>>>

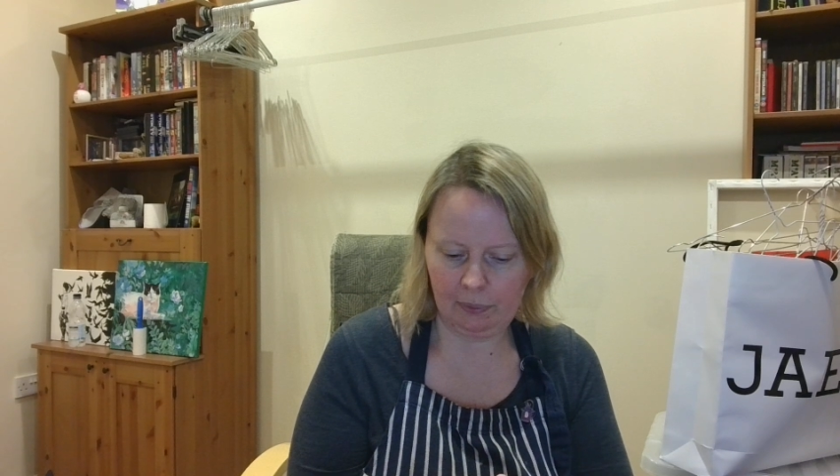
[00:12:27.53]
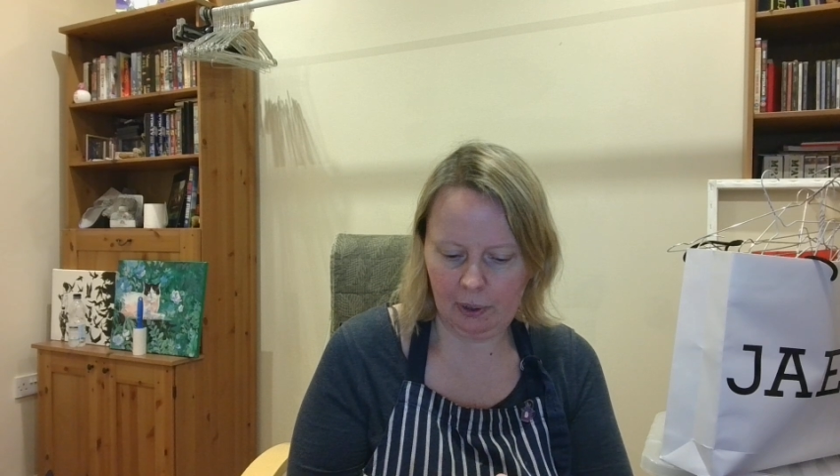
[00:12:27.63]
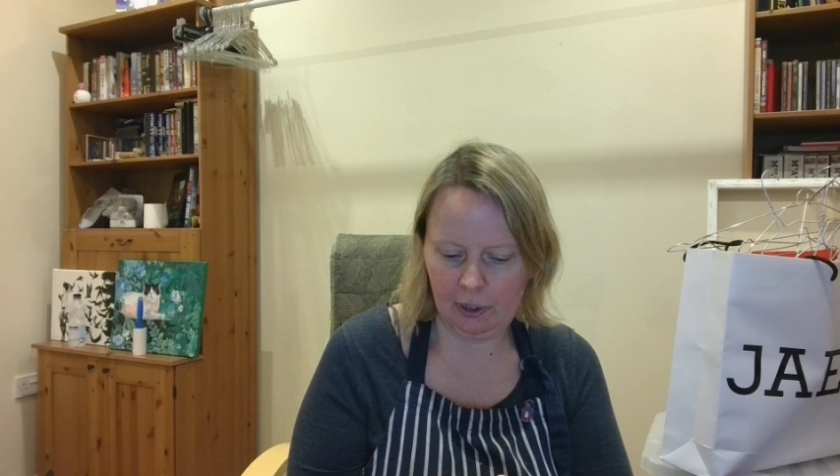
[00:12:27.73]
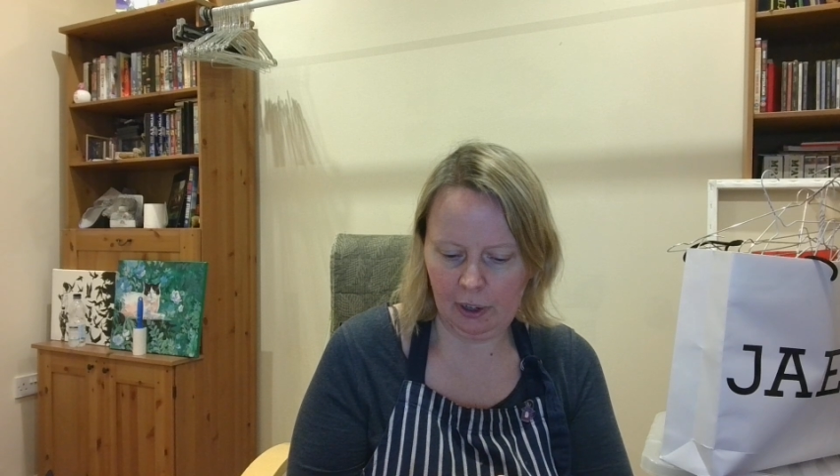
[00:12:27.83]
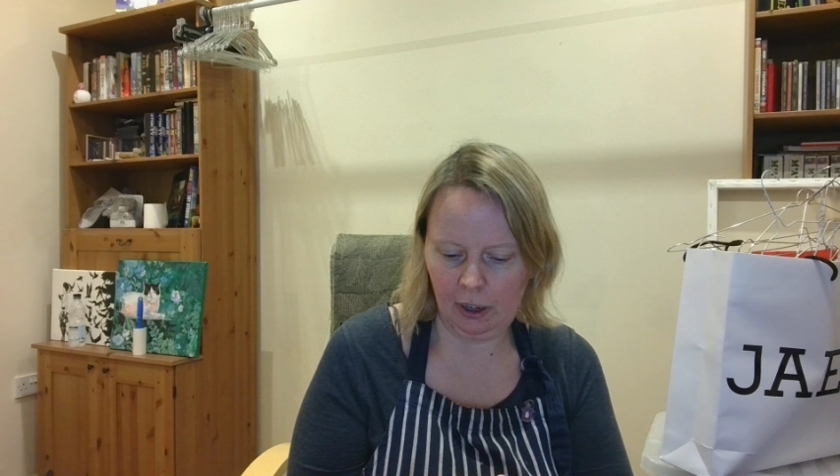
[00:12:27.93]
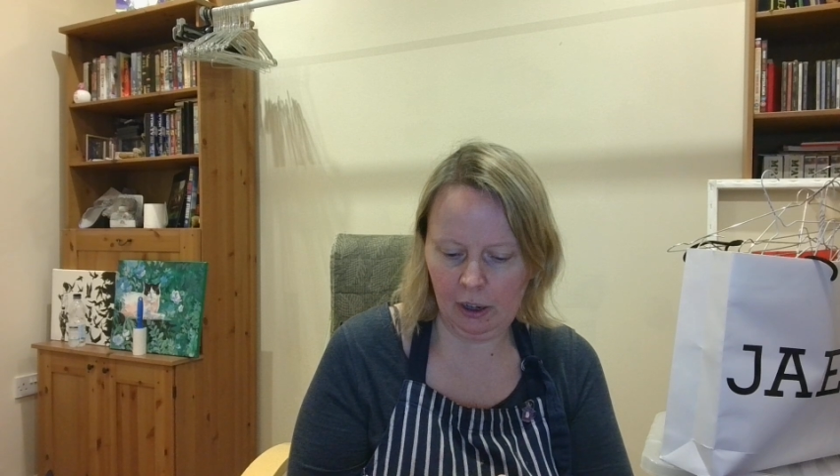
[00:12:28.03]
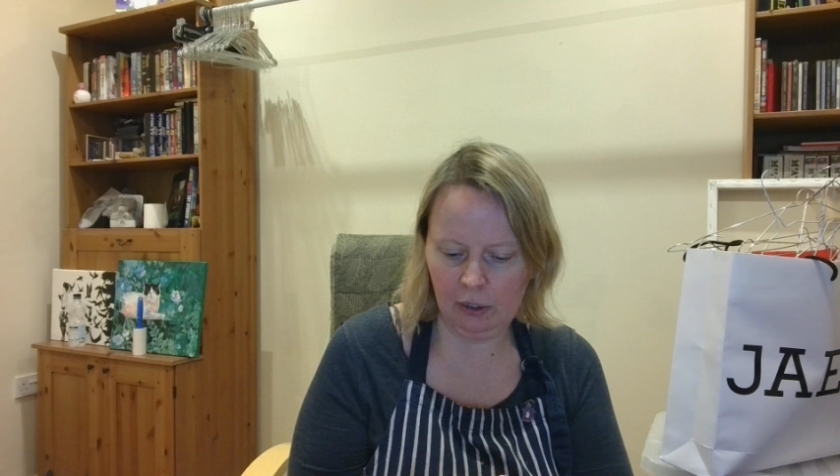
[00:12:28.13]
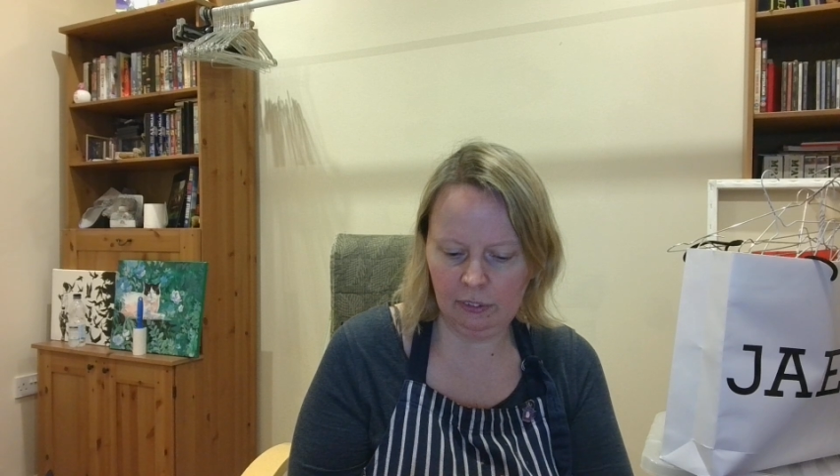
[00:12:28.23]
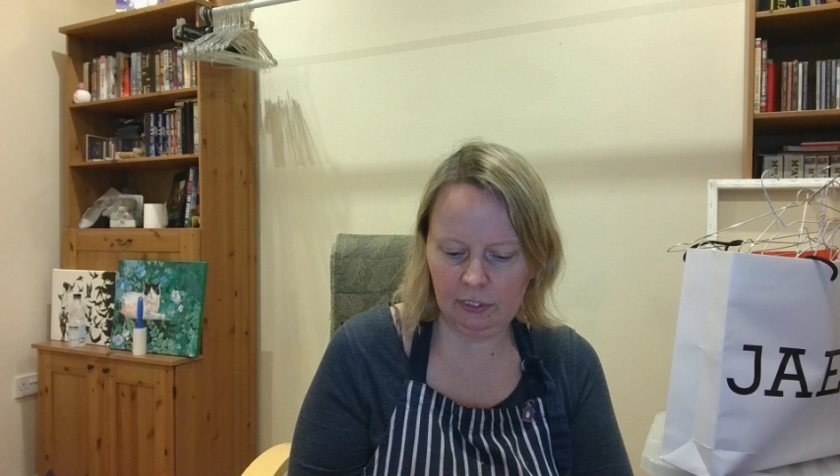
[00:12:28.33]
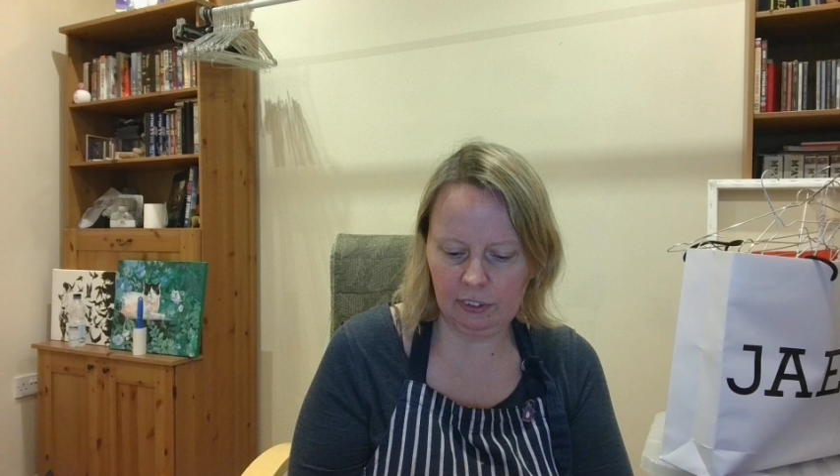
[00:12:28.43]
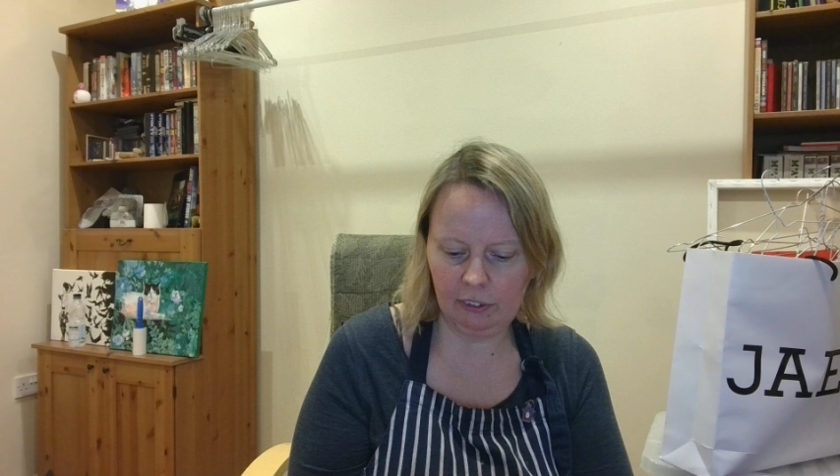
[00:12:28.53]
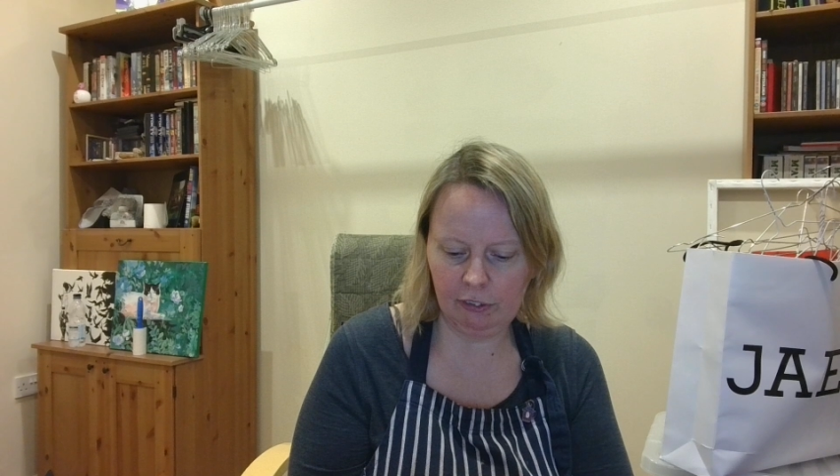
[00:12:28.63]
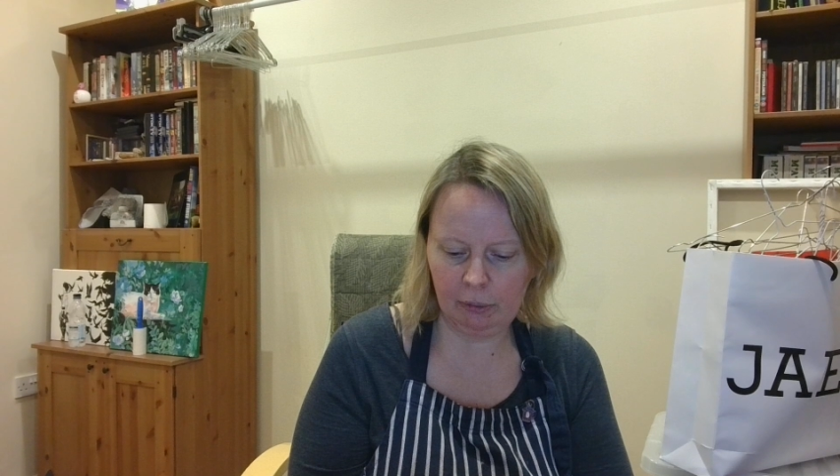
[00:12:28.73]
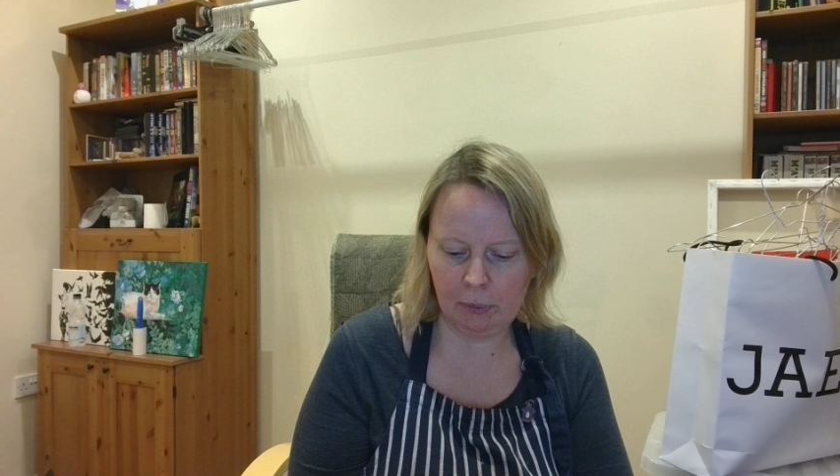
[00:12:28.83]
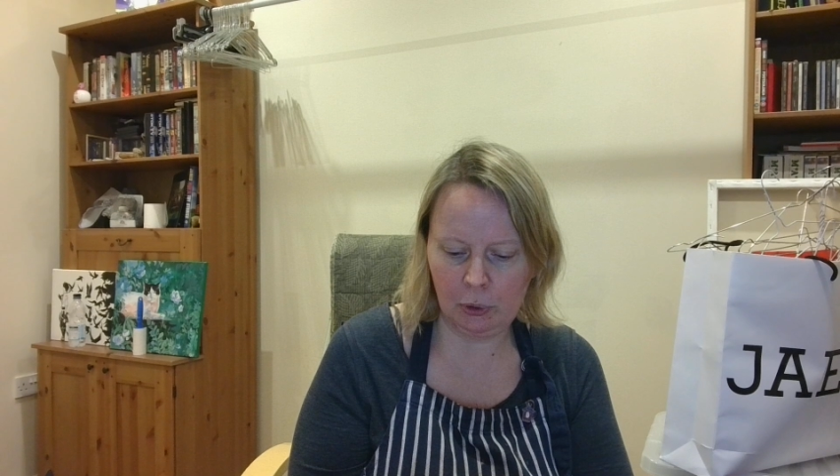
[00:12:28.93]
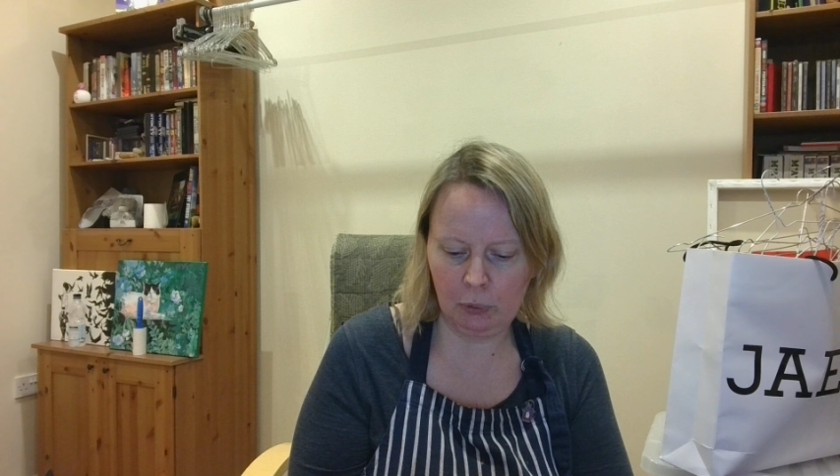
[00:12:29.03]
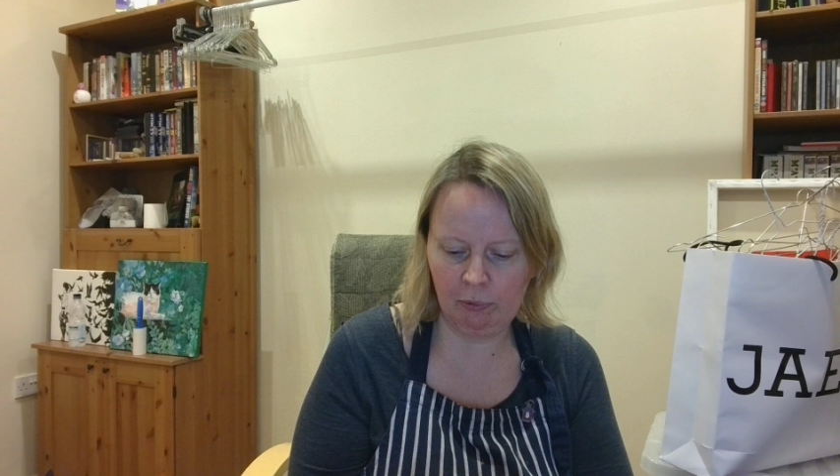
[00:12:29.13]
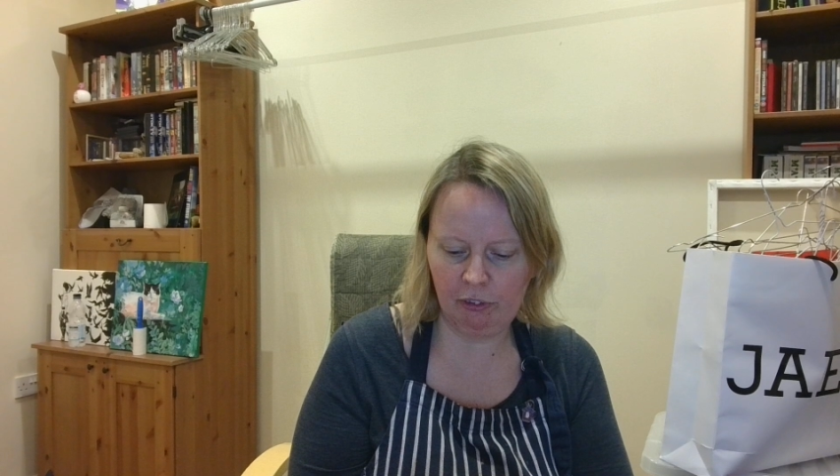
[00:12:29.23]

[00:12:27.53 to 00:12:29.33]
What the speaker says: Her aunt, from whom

<<<
>>>

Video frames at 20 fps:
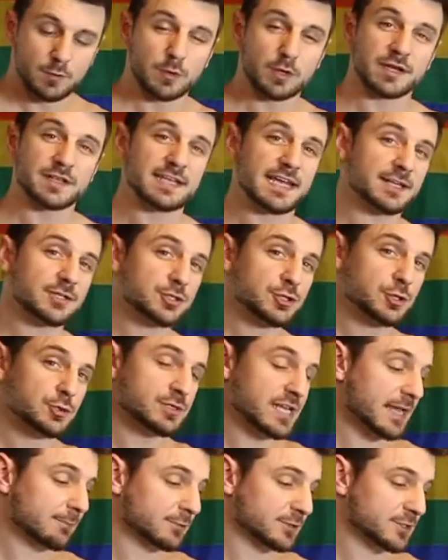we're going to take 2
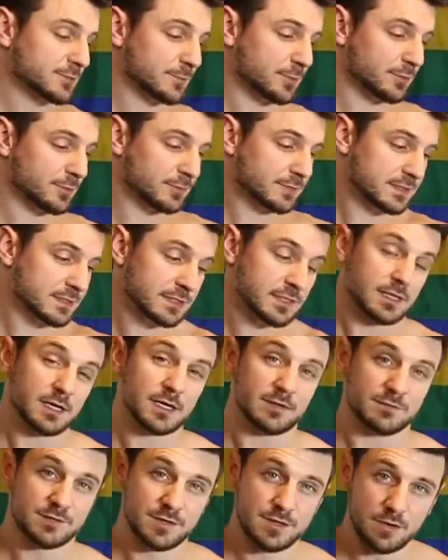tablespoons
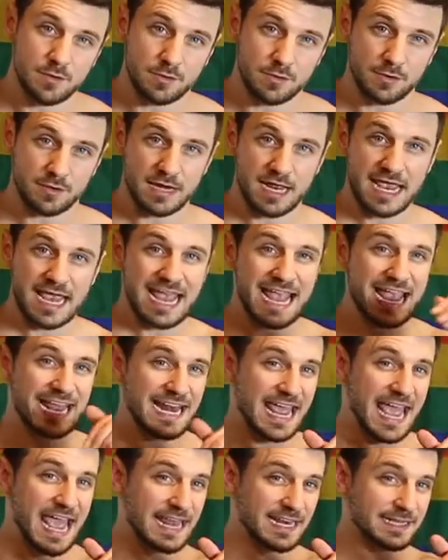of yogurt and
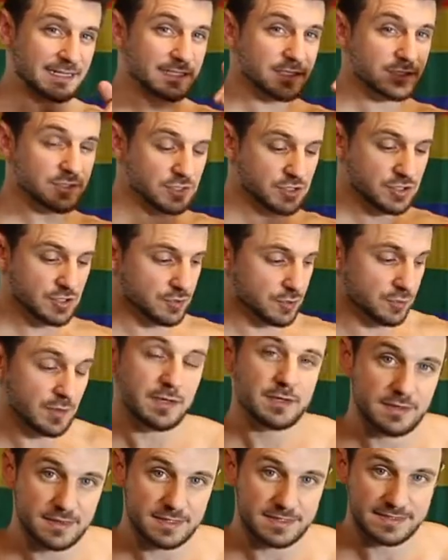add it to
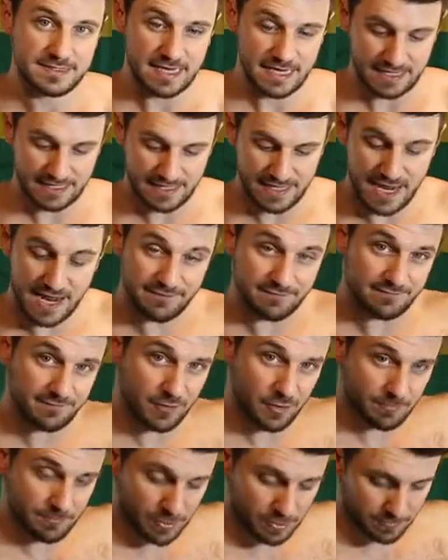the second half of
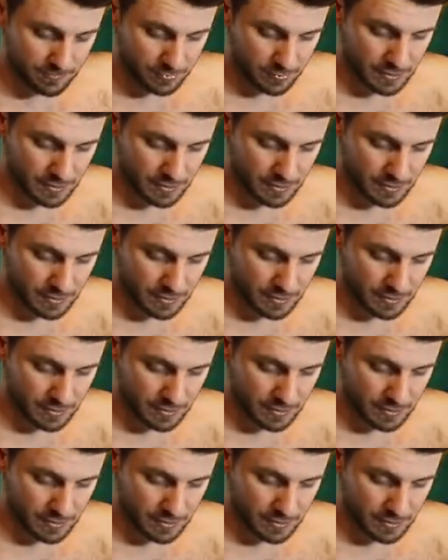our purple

<<<

■ **Your objective**
The reply should hold the entries above from the line with "[00:12:28.03]" to the line with "What the speaker says: Her aunt, from whom", duplicated exactly, pictures excluded.

■ **Answer section**
[00:12:28.03]
[00:12:28.13]
[00:12:28.23]
[00:12:28.33]
[00:12:28.43]
[00:12:28.53]
[00:12:28.63]
[00:12:28.73]
[00:12:28.83]
[00:12:28.93]
[00:12:29.03]
[00:12:29.13]
[00:12:29.23]

[00:12:27.53 to 00:12:29.33]
What the speaker says: Her aunt, from whom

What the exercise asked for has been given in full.